Zimbabwe in mystery grain imports

Source: Zimbabwe in mystery grain imports | The Financial Gazette July 20, 2017

GRAIN imports into Zimbabwe have continued despite a government ban imposed five months ago and official projections of surplus production from the current season.

Deputy Minister of Agriculture Davison Marapira dismissed suggestions that the imports could be meant to cover up for a local production shortfall, but industry experts have raised fears that Zimbabwe could have overstated its output. Experts have also warned that the government’s fixed maize purchase price creates arbitrage opportunities.

“Government imported a lot of grain last year, some of which had not been delivered when the ban was introduced in February,” Marapira said.

“Whoever told you that it was meant to cover up for production shortfall does not understand how government operates because we have not yet finished harvesting and a lot of grain is still to be delivered. How then can we cover up for a shortfall which we don’t know of as yet. We are not filling any gap, get it from me.”

Milling industry sources, however, indicate that it takes an average two months for grain imports from South America to land in Zimbabwe. The imports were coming from Mexico.

Zimbabwe, which has struggled with food deficits since 2000 when President Robert Mugabe’s government seized white-owned farms to resettle blacks, has forecast production of the staple maize to reach 2,1 million tonnes this year. The country consumes 1,8 million tonnes of the grain, annually.
Government spent close to $200 million last year on maize import substitution programmes and is purchasing locally produced grain, through the Grain Marketing Board (GMB), at $390 per tonne, more than double the price in regional markets.

Analysts have said the GMB price creates arbitrage opportunities, with some merchants possibly sourcing the grain abroad for sale in Zimbabwe.

Investigations by The Financial Gazette have established that a cargo ship docked at Mozambique’s Beira port last week to deliver a consignment of maize, which was then transported into Zimbabwe by a long convoy of trucks that entered Zimbabwe through Forbes border post near Mutare on Sunday night.

The maize was transported by dozens of 30-tonne trucks with Mozambican registration number plates to the GMB’s Murewa depot, 80 kilometres east of Harare.

Some of the trucks were still offloading the grain when The Financial Gazette arrived at the GMB depot in Murewa on Monday afternoon.

A total of 22 trucks, all from Mozambique, were still at the depot while witnesses said more had driven off after offloading their cargo.

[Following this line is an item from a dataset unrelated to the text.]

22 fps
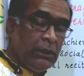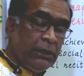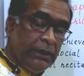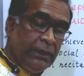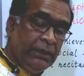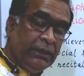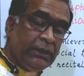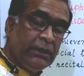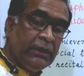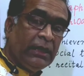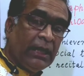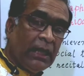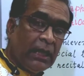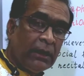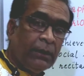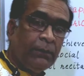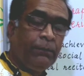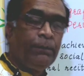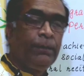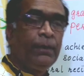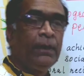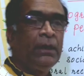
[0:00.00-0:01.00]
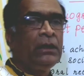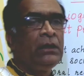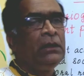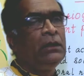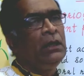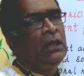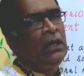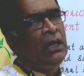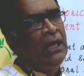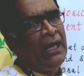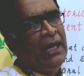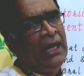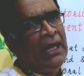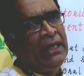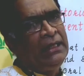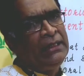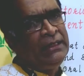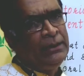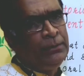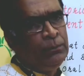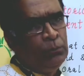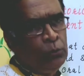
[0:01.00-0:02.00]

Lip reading: in the Harappan and the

GMB officials refused to talk to The Financial Gazette, but were reported to be prioritising the trucks ahead of local farmers who could be seen unhappily milling around the depot as they awaited their turn.

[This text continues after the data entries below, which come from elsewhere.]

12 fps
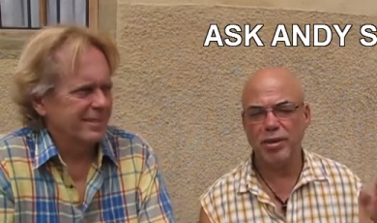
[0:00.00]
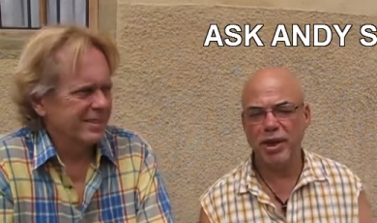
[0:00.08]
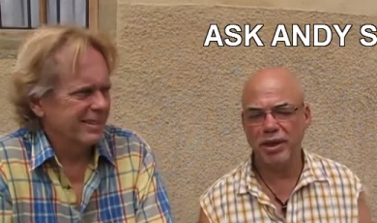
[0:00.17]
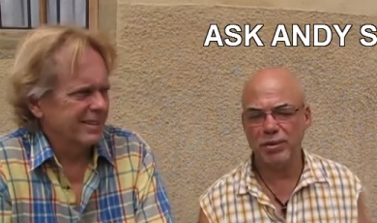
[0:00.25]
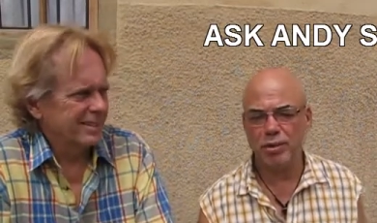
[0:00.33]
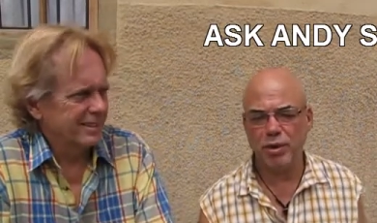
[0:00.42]

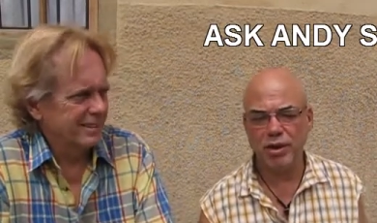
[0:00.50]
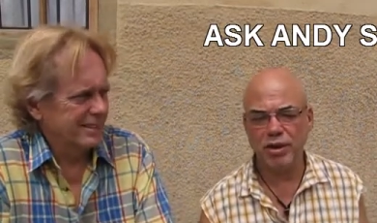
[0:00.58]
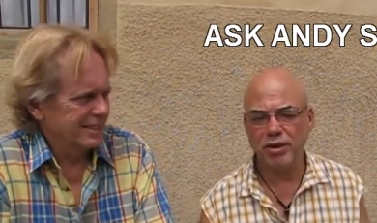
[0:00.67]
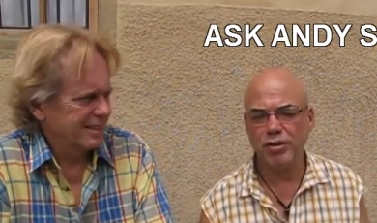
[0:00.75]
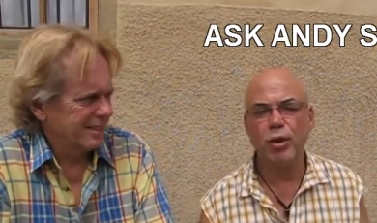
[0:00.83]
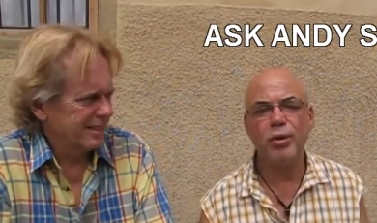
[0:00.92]
Speaker 1: passport,
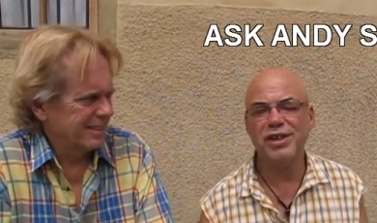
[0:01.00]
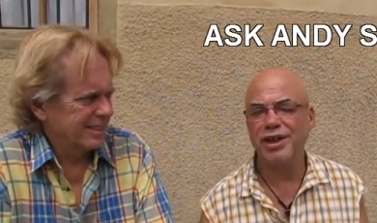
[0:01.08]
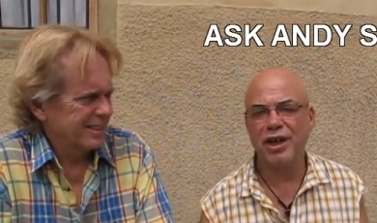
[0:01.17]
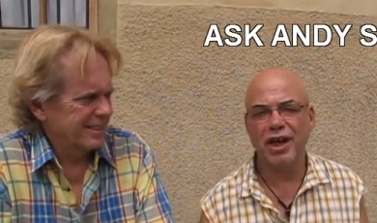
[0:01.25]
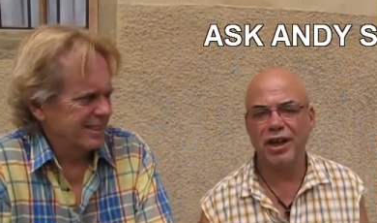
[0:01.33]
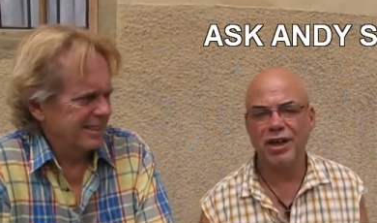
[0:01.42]
there's always a
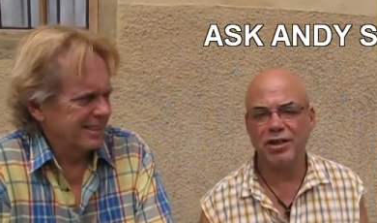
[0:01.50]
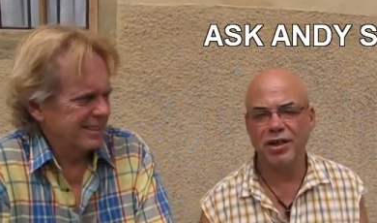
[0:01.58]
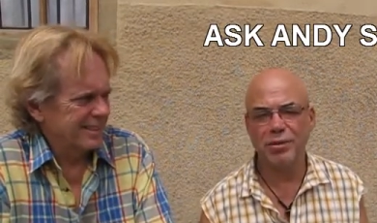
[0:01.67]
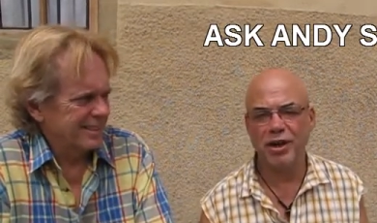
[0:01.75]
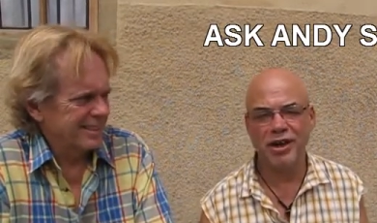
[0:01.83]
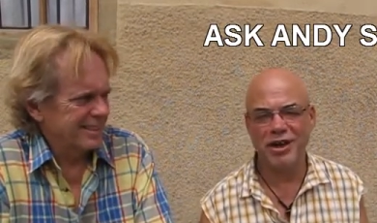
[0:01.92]
line at the
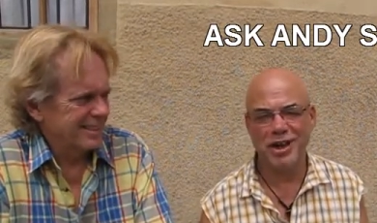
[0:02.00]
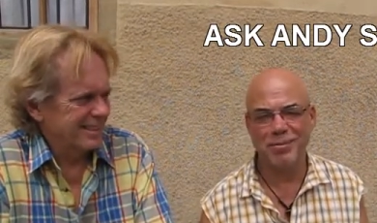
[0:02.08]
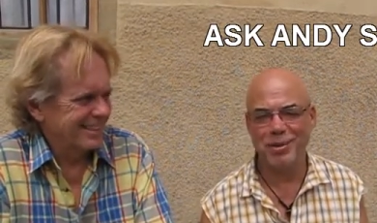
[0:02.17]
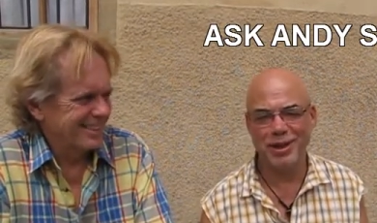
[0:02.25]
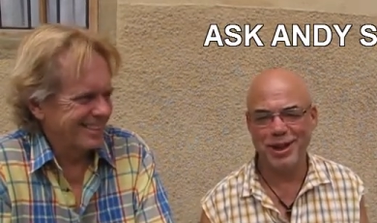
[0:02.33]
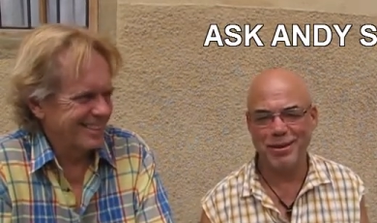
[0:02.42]
American
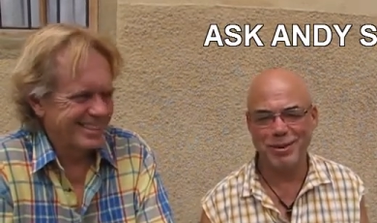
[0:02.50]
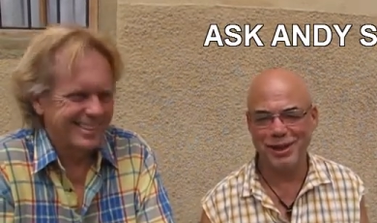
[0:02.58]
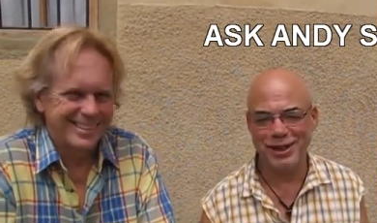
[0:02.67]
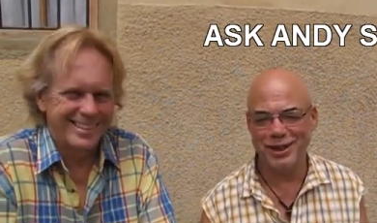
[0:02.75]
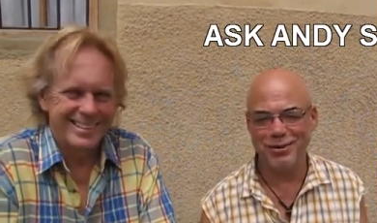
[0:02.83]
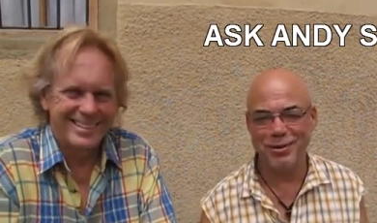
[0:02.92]

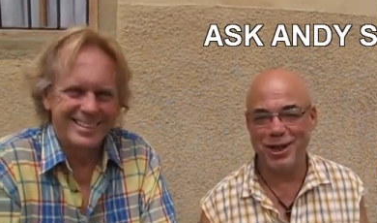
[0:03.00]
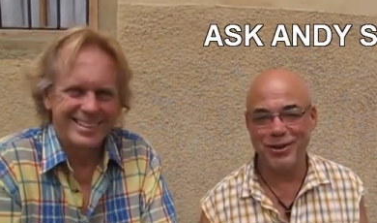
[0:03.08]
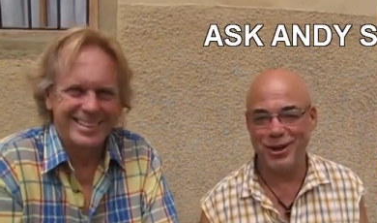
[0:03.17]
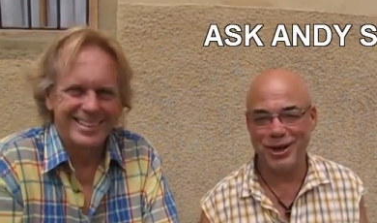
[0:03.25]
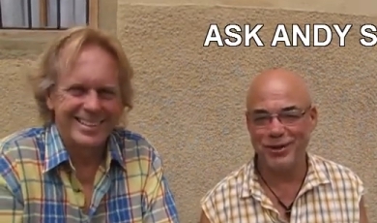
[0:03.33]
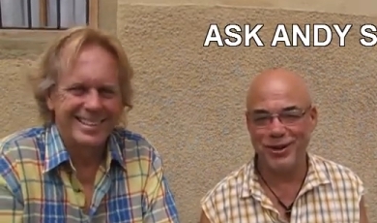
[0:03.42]
embassy, no matter
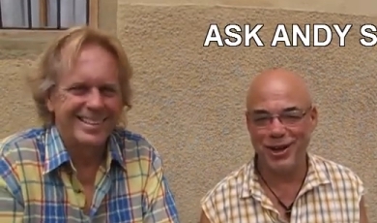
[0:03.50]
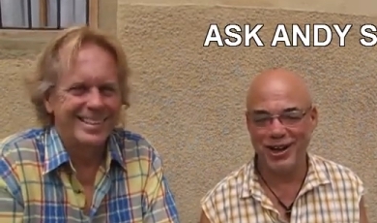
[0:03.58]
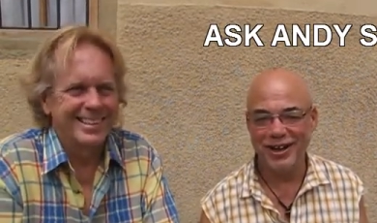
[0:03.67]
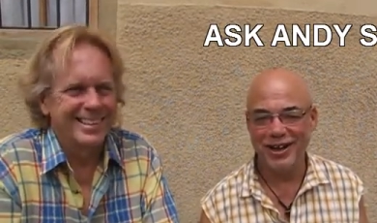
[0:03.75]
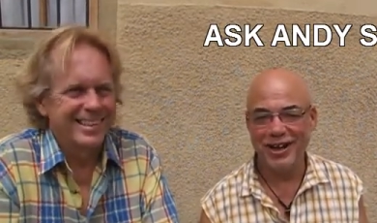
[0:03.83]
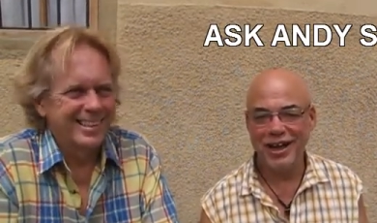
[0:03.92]
where you are.
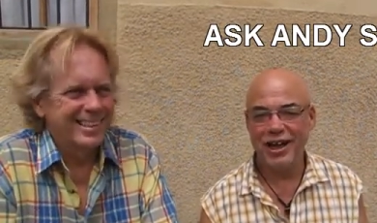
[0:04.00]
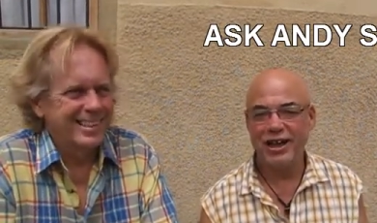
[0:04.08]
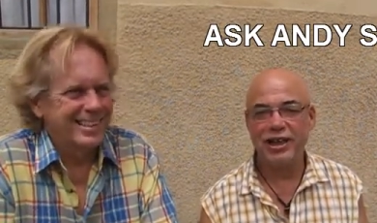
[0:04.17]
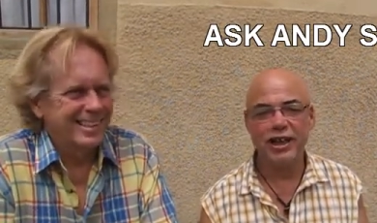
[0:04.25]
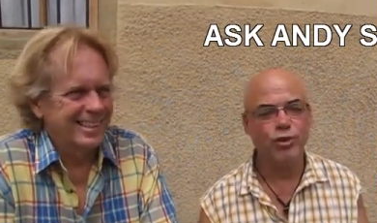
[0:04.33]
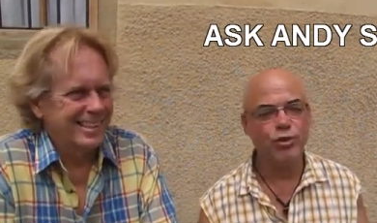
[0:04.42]
And
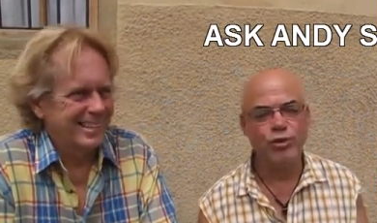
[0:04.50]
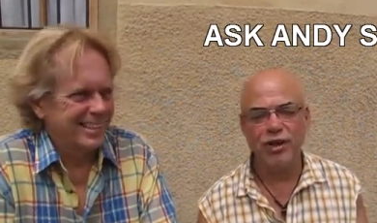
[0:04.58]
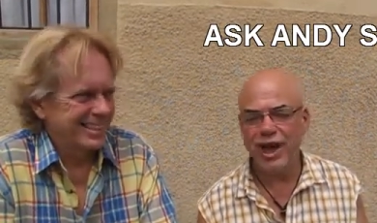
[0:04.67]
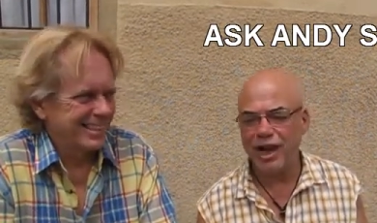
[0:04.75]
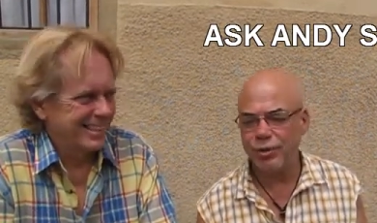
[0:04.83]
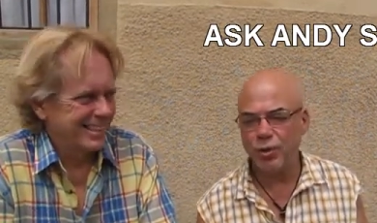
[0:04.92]
they do
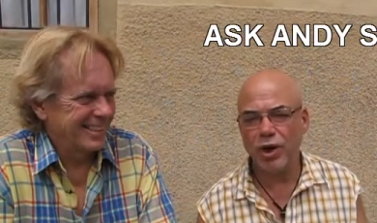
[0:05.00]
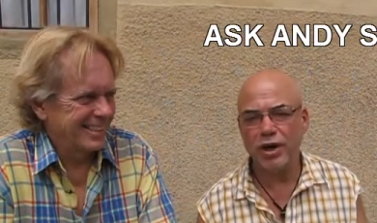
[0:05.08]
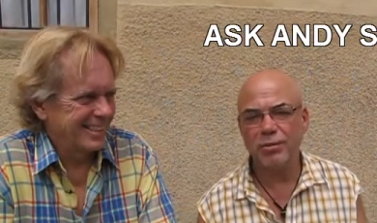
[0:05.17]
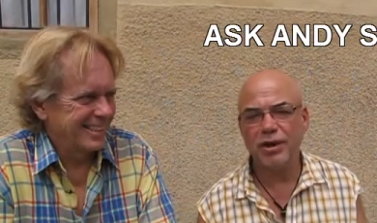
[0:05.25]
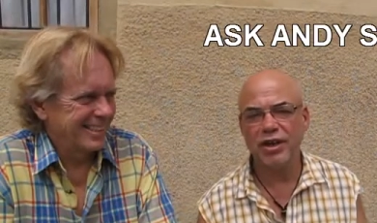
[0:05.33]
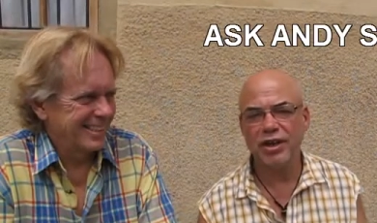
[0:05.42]
not want
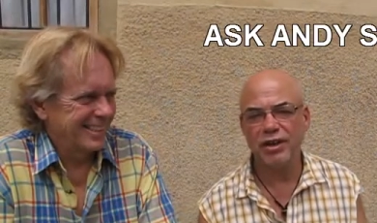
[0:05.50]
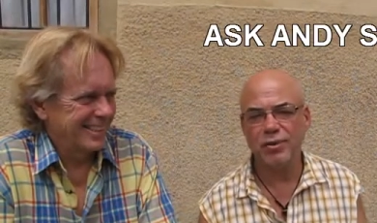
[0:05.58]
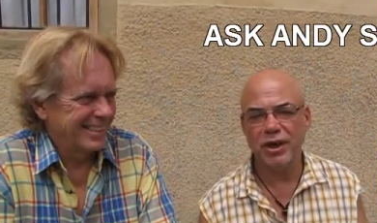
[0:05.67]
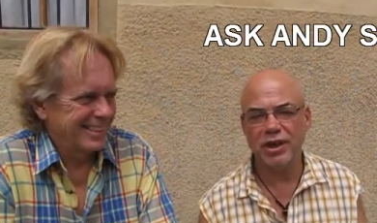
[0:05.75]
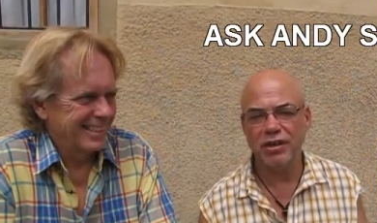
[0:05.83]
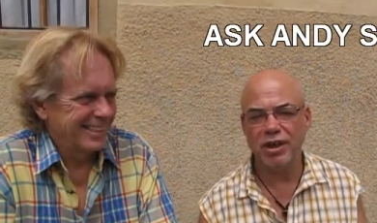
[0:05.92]
Americans
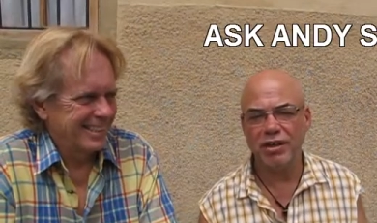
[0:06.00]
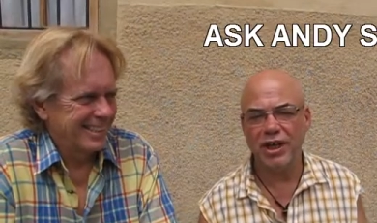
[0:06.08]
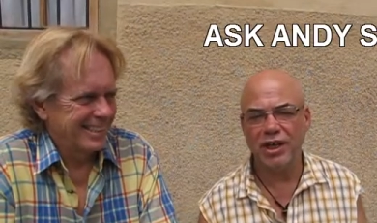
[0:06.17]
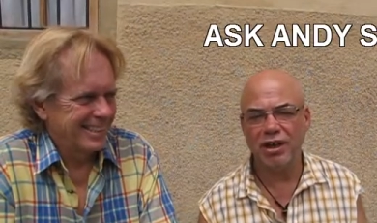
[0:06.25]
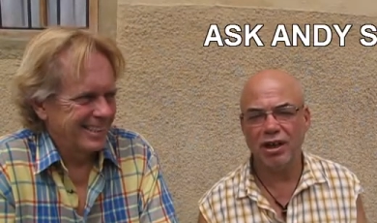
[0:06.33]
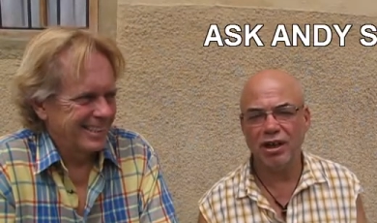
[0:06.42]
waiting on
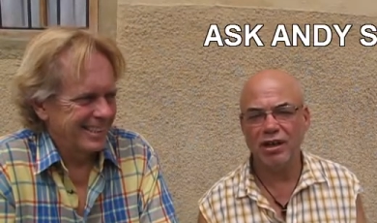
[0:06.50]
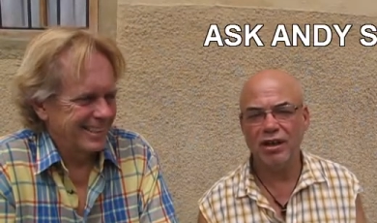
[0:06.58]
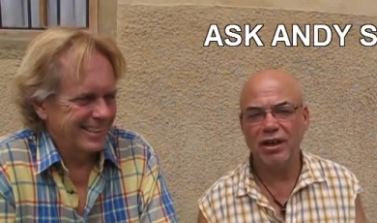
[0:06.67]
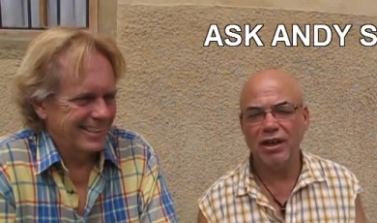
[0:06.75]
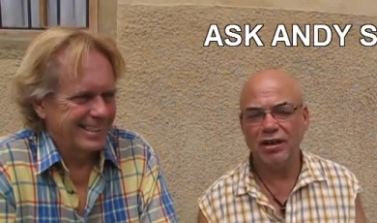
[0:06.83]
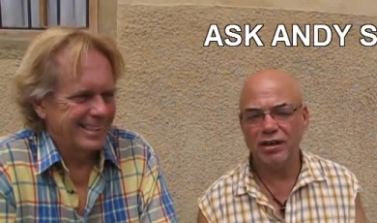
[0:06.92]
that line
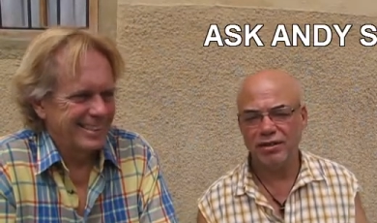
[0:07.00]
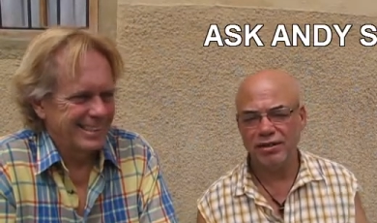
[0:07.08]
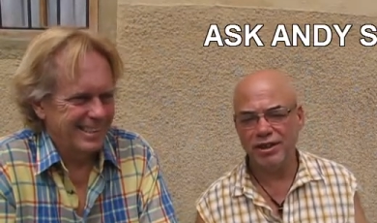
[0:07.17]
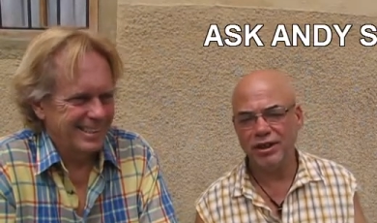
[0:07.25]
there's an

Some farmers said they were told that two of the three weigh bridges at the depot had broken down and the only one available had been reserved for the foreign trucks.
A Mozambican truck driver on his way out of the depot confirmed that he had delivered maize “owned by the Government of Zimbabwe” all the way from the Port of Beira.

“We got the consignment from the Port of Beira on Saturday and came in through the Forbes Border Post before finding our way here. We were told that the maize belonged to the Government of Zimbabwe. The documents also show that it is owned by the government,” said the trucker, who, however, declined to show us the documents saying he was not permitted to do so.

Another Mozambican truck driver said: “We understand that the maize is coming from Mexico. We are under instruction to deliver it here. I think I saw about 60 trucks here.”
His counterpart, however, put the number of trucks at 70.

Last week in the Senate, Agriculture, Mechanisation and Irrigation Development Minister Joseph Made announced that grain deliveries to the GMB had reached 230 000 tonnes. This week, the minister again said the grain deliveries had intensified.

While government has played up prospects of a significant maize surplus, independent assessments suggest output could be lower than official projections of 2,1 million tonnes of maize.
Government has adjusted its forecast from earlier euphoric pronouncements of as much as three million tonnes this harvesting season.

Zimbabwe’s total planted area in the 2016/17 season fell just short of 1,8 million hectares and the country’s average yield was 0,8 tonnes per hectare during the previous year. The forecast maize production suggests an improved yield of about 1,2 tonnes per hectare.

The special maize import substitution programme, dubbed “Command Agriculture”, initially set out to put 400 000 hectares under the crop, targeting a minimum 2 million tonnes in production, but only managed 153 000 hectares, according to official statistics.